# REQUIREMENT:
Please, in the data that follows, copy exactly the lines from the line with "[3.00-4.00s]" through the last one, both included. Do not include pictures.

——————

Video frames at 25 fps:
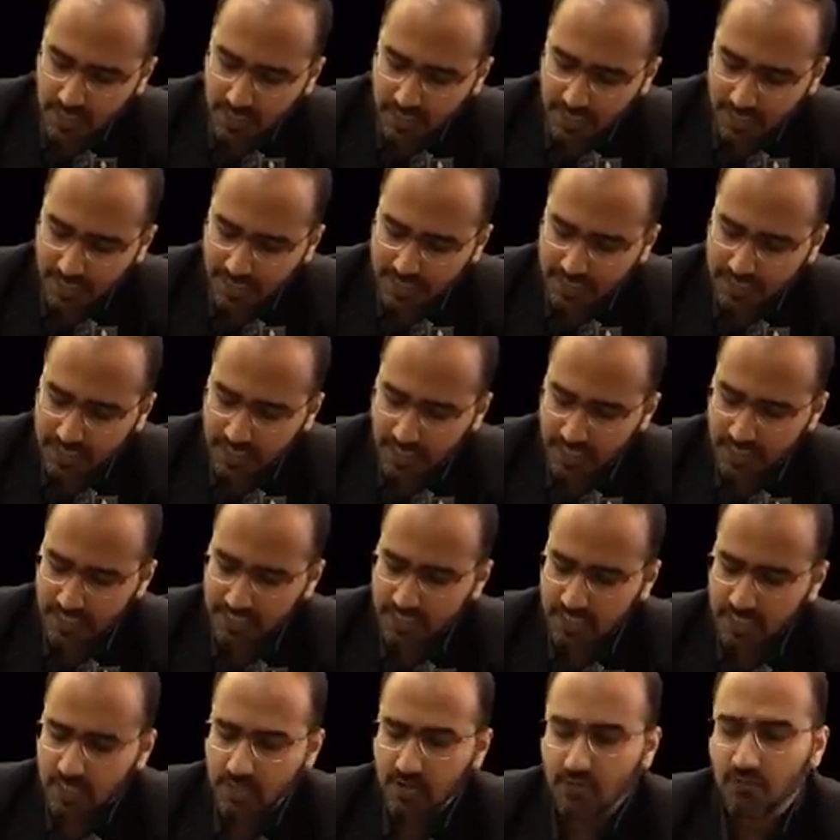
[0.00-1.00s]
Next
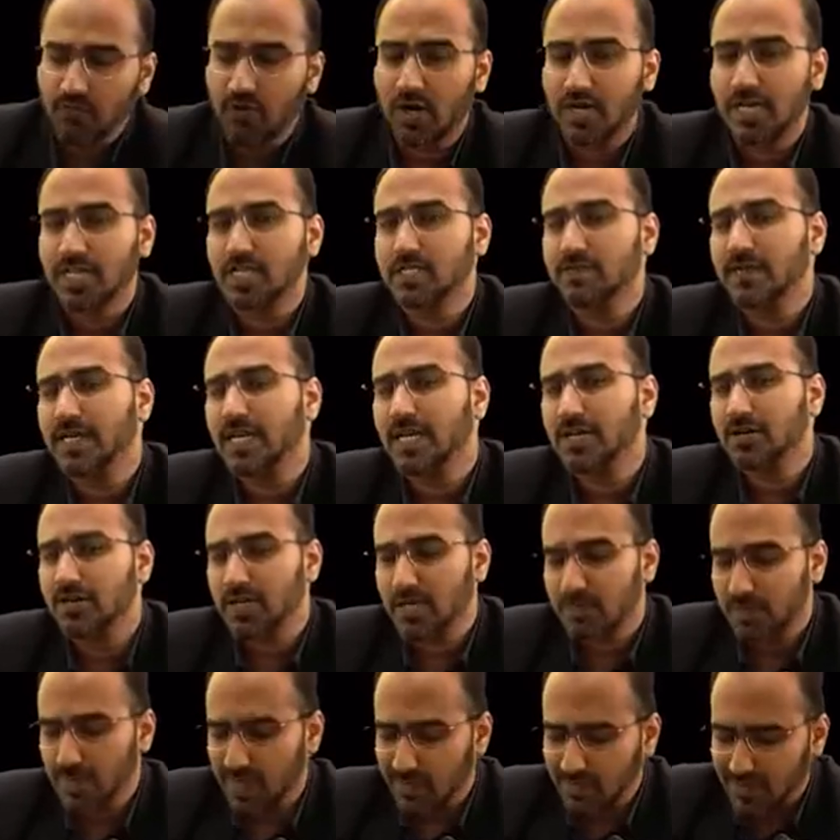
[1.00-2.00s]
guys, what else we need to
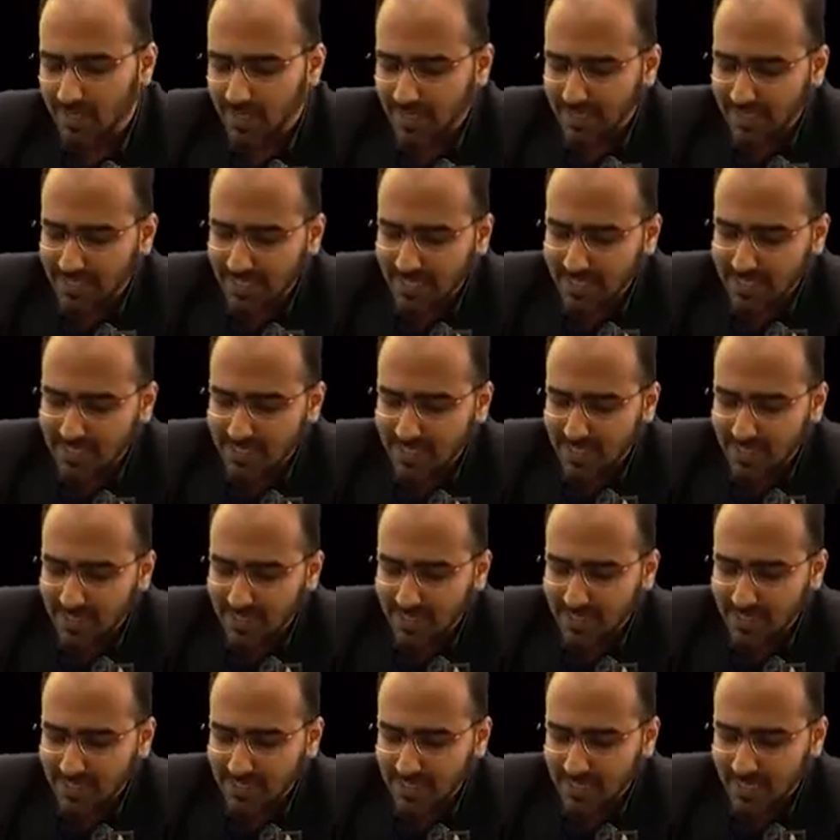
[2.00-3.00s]
remember? These
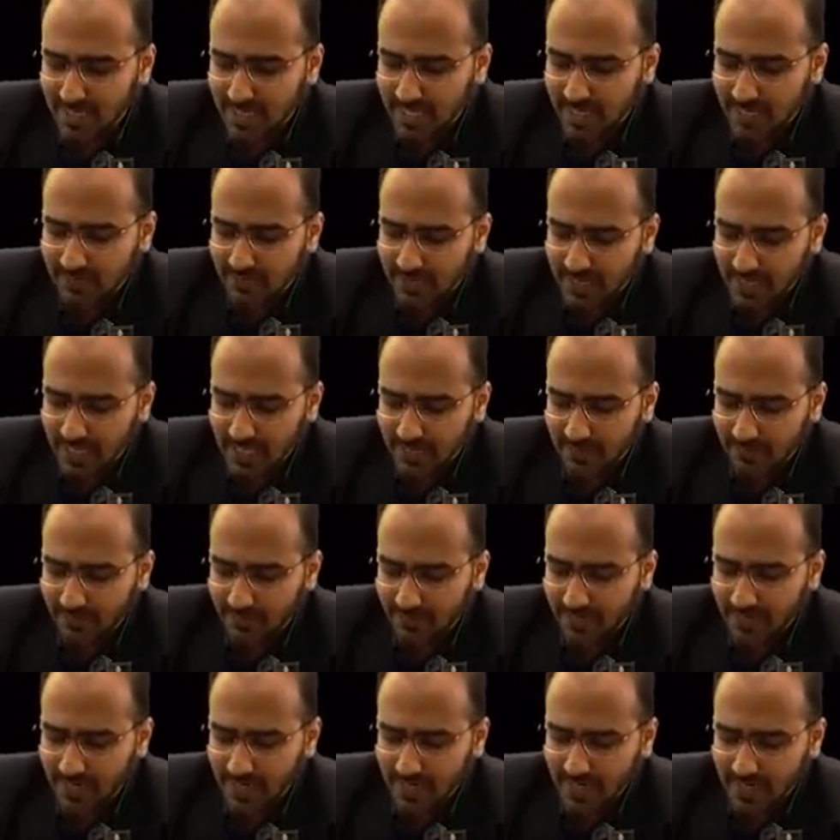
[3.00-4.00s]
cylinders are given
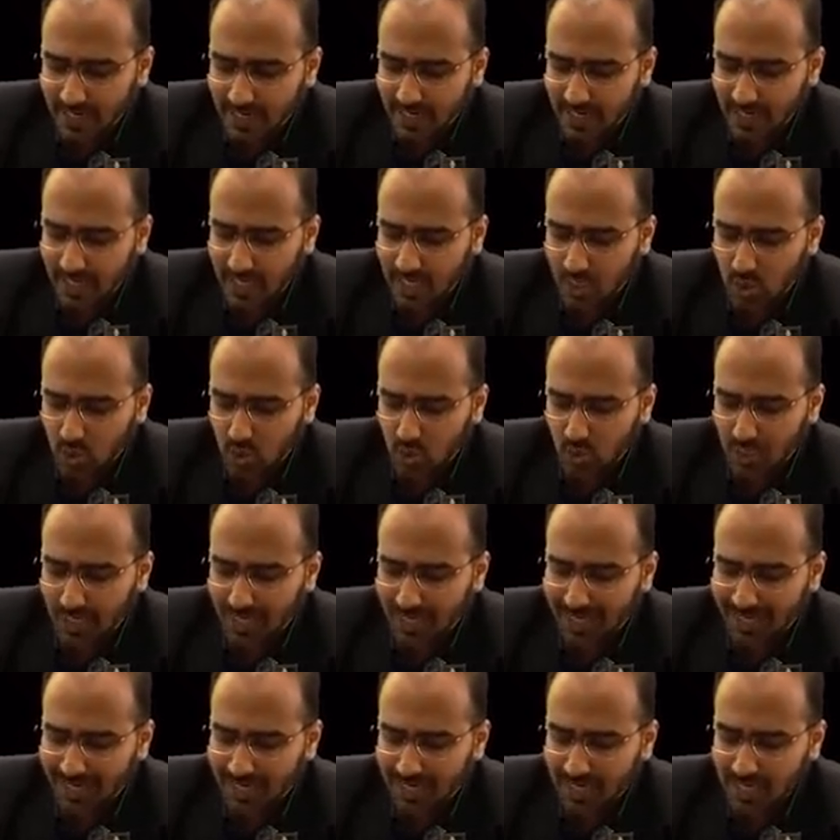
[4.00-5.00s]
different color
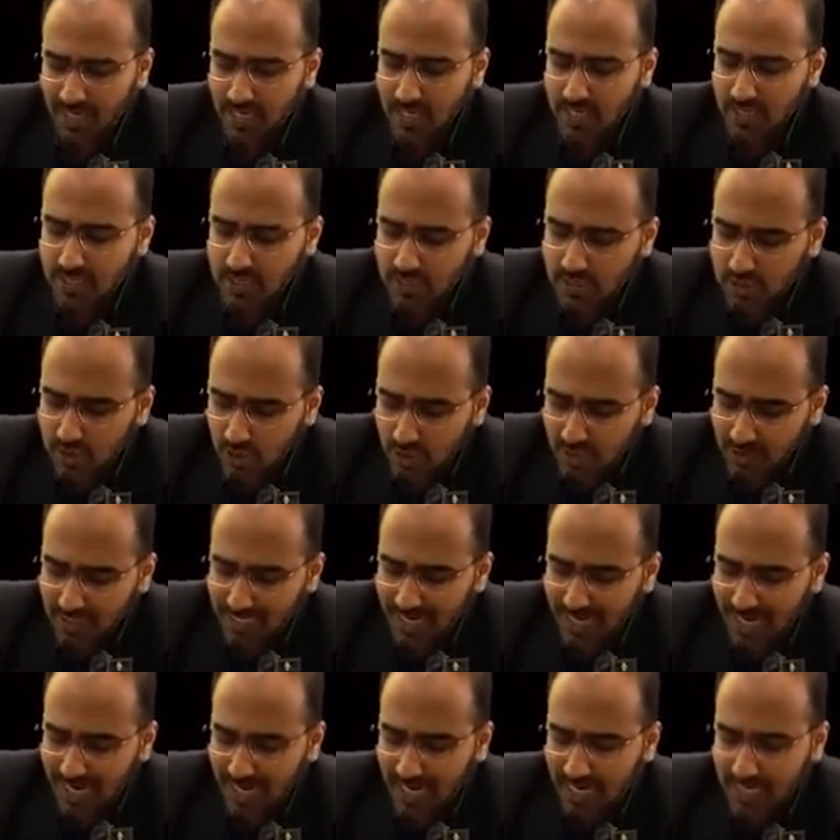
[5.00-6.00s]
coding so
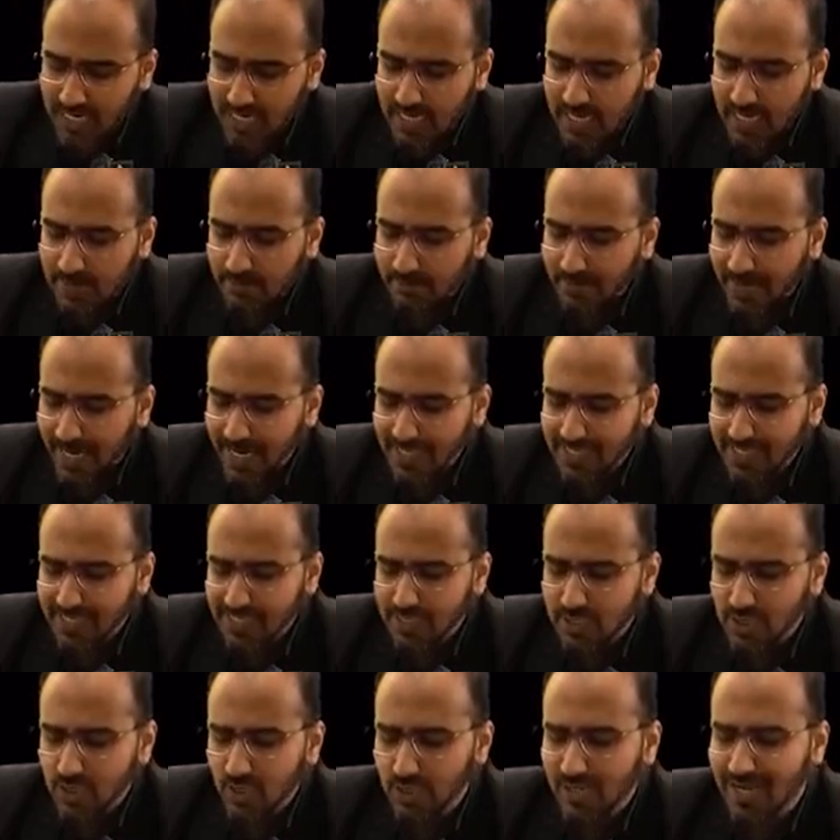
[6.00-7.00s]
that by
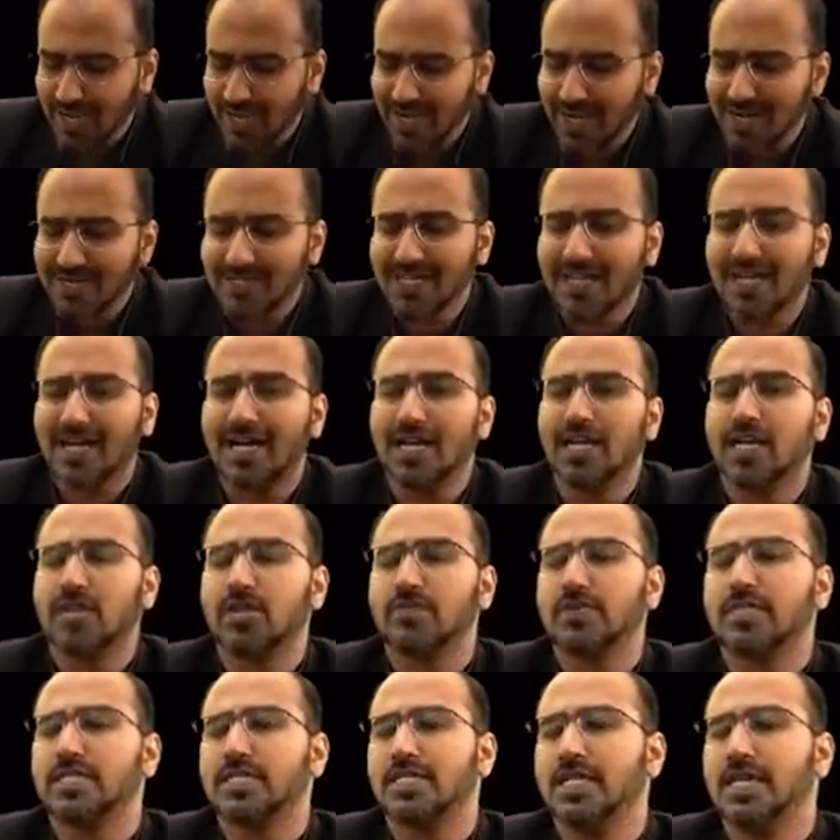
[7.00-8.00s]
just looking at the
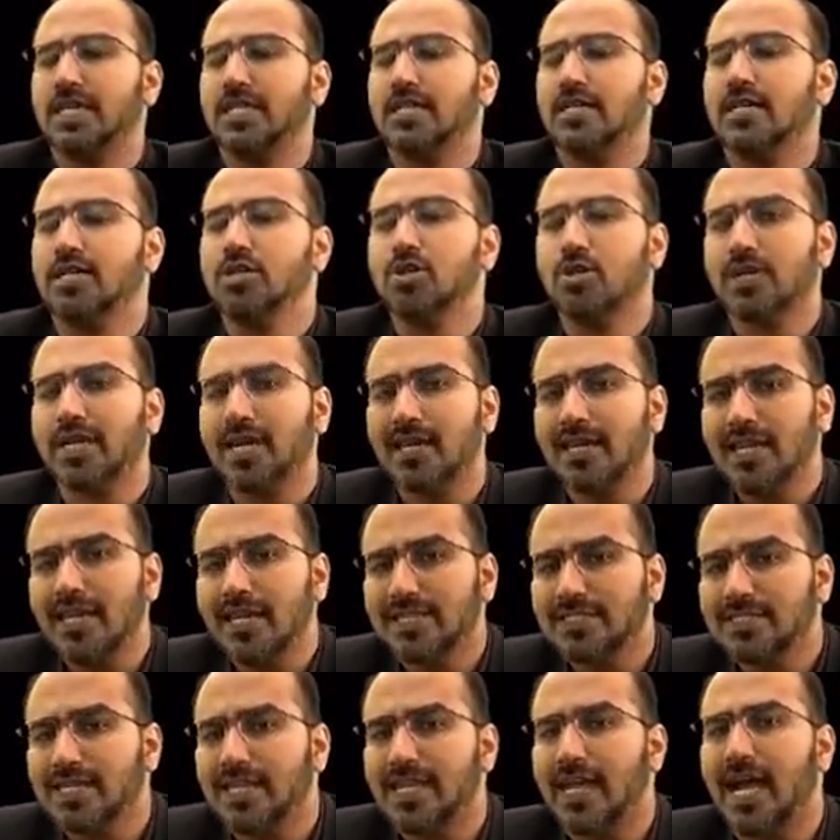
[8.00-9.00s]
color of the cylinder, you can
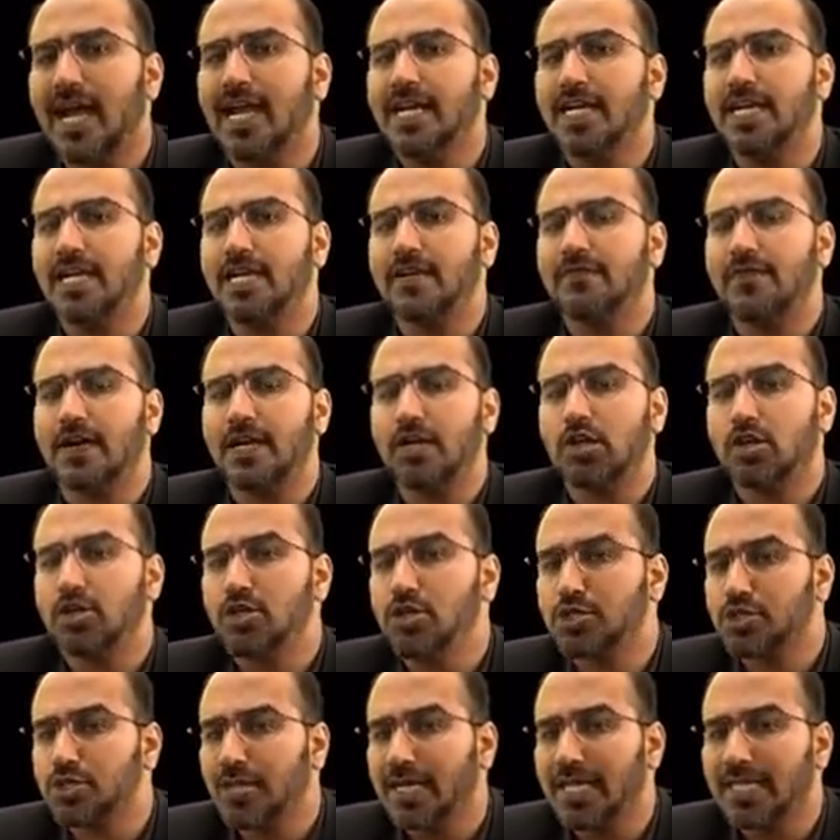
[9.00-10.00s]
easily identify, or
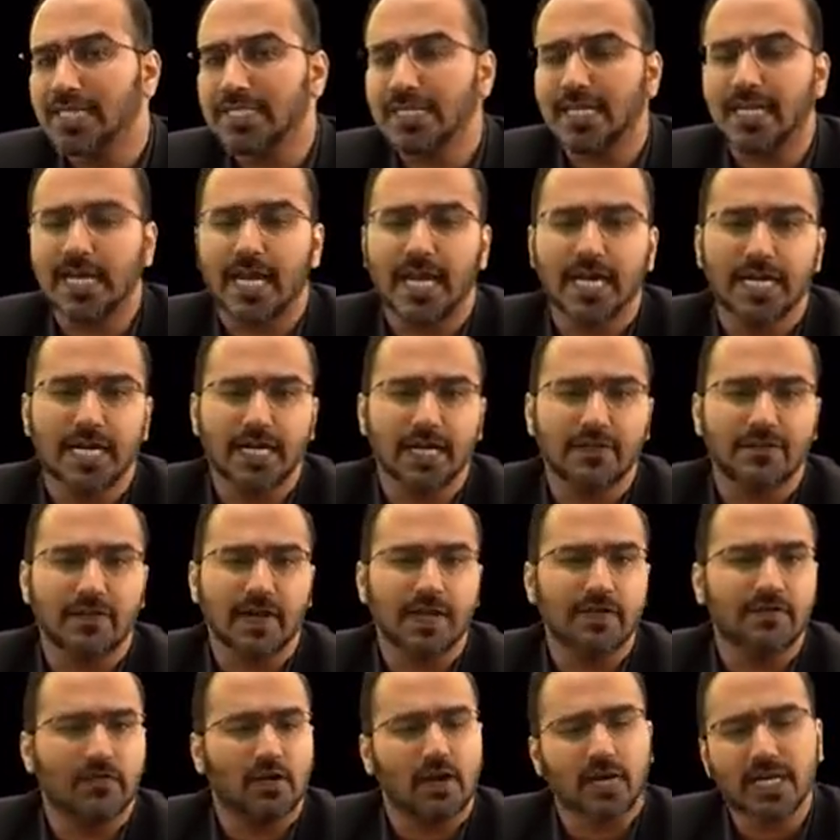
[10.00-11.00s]
you should easily
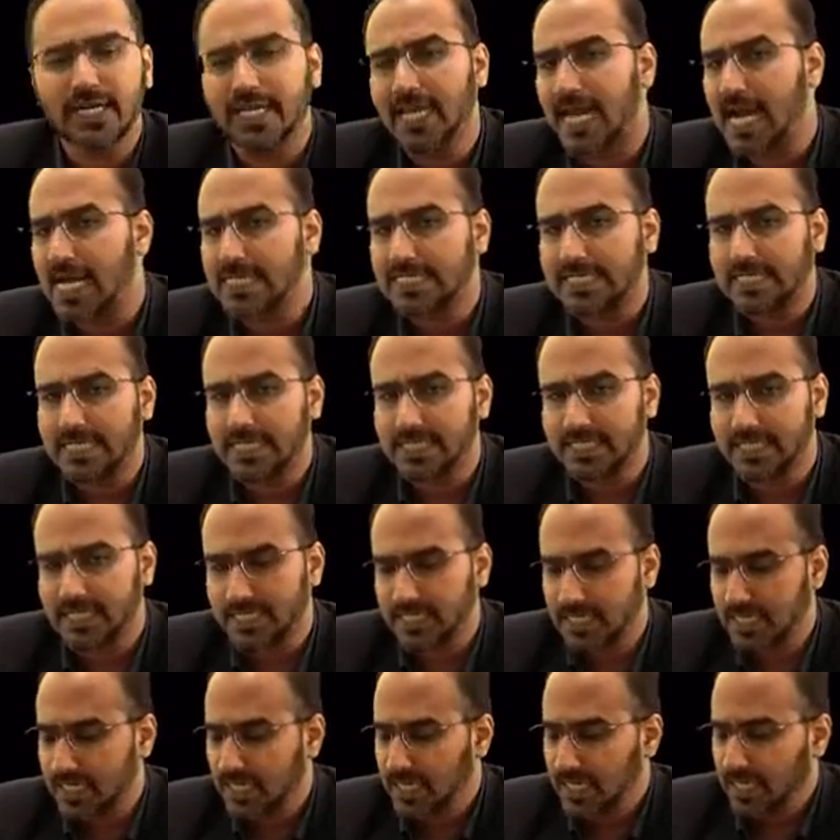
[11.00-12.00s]
identify what gas it
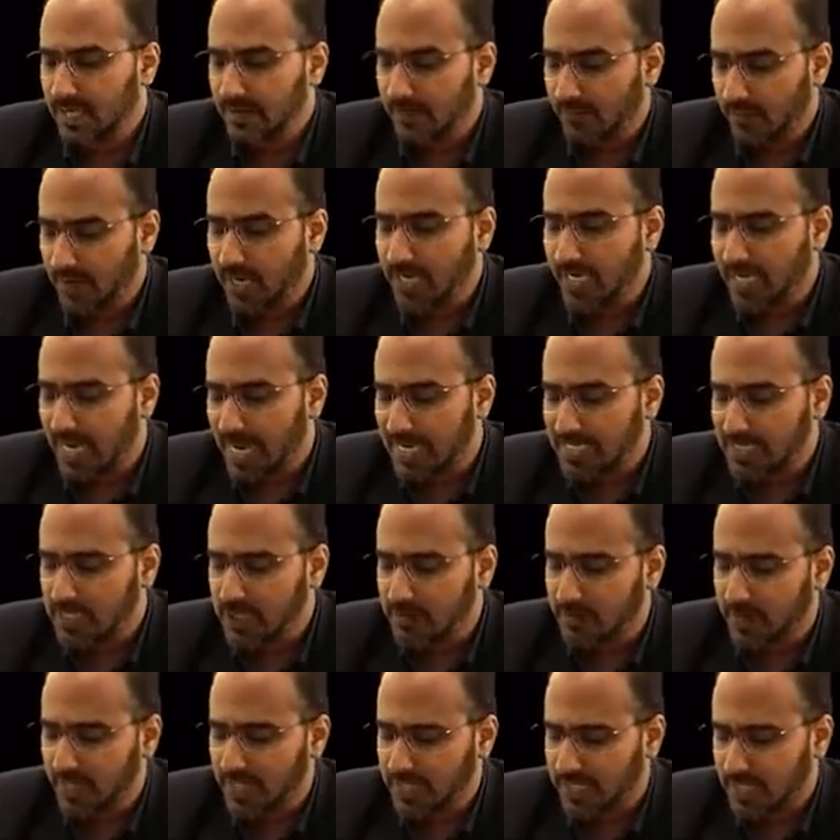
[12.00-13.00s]
is, what
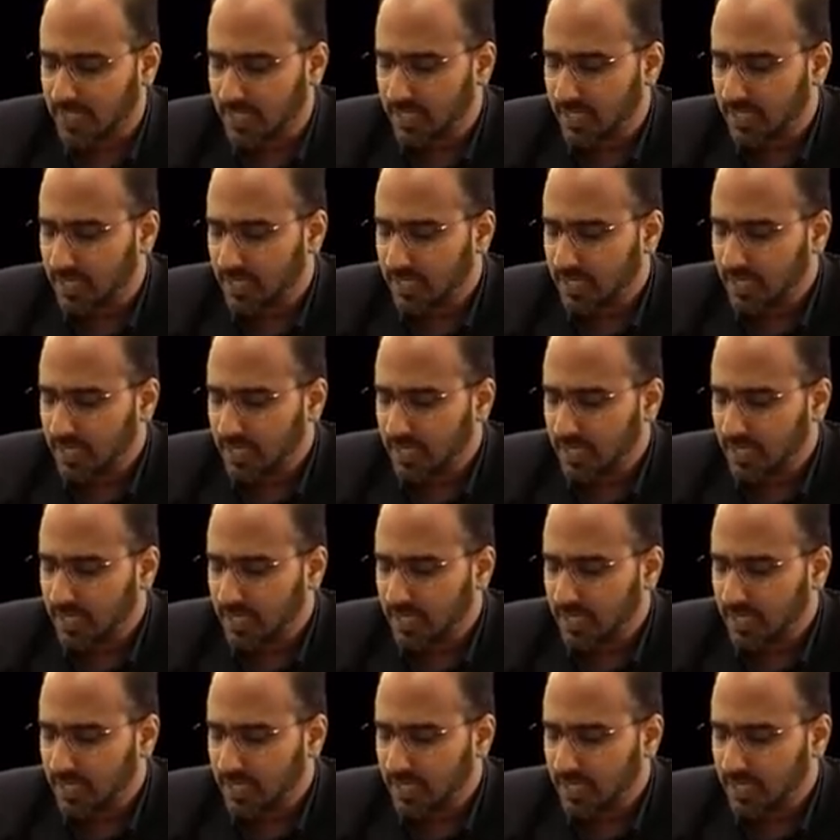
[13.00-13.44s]
gas is present.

——————

# RESPONSE TO THE EXERCISE:
[3.00-4.00s]
cylinders are given
[4.00-5.00s]
different color
[5.00-6.00s]
coding so
[6.00-7.00s]
that by
[7.00-8.00s]
just looking at the
[8.00-9.00s]
color of the cylinder, you can
[9.00-10.00s]
easily identify, or
[10.00-11.00s]
you should easily
[11.00-12.00s]
identify what gas it
[12.00-13.00s]
is, what
[13.00-13.44s]
gas is present.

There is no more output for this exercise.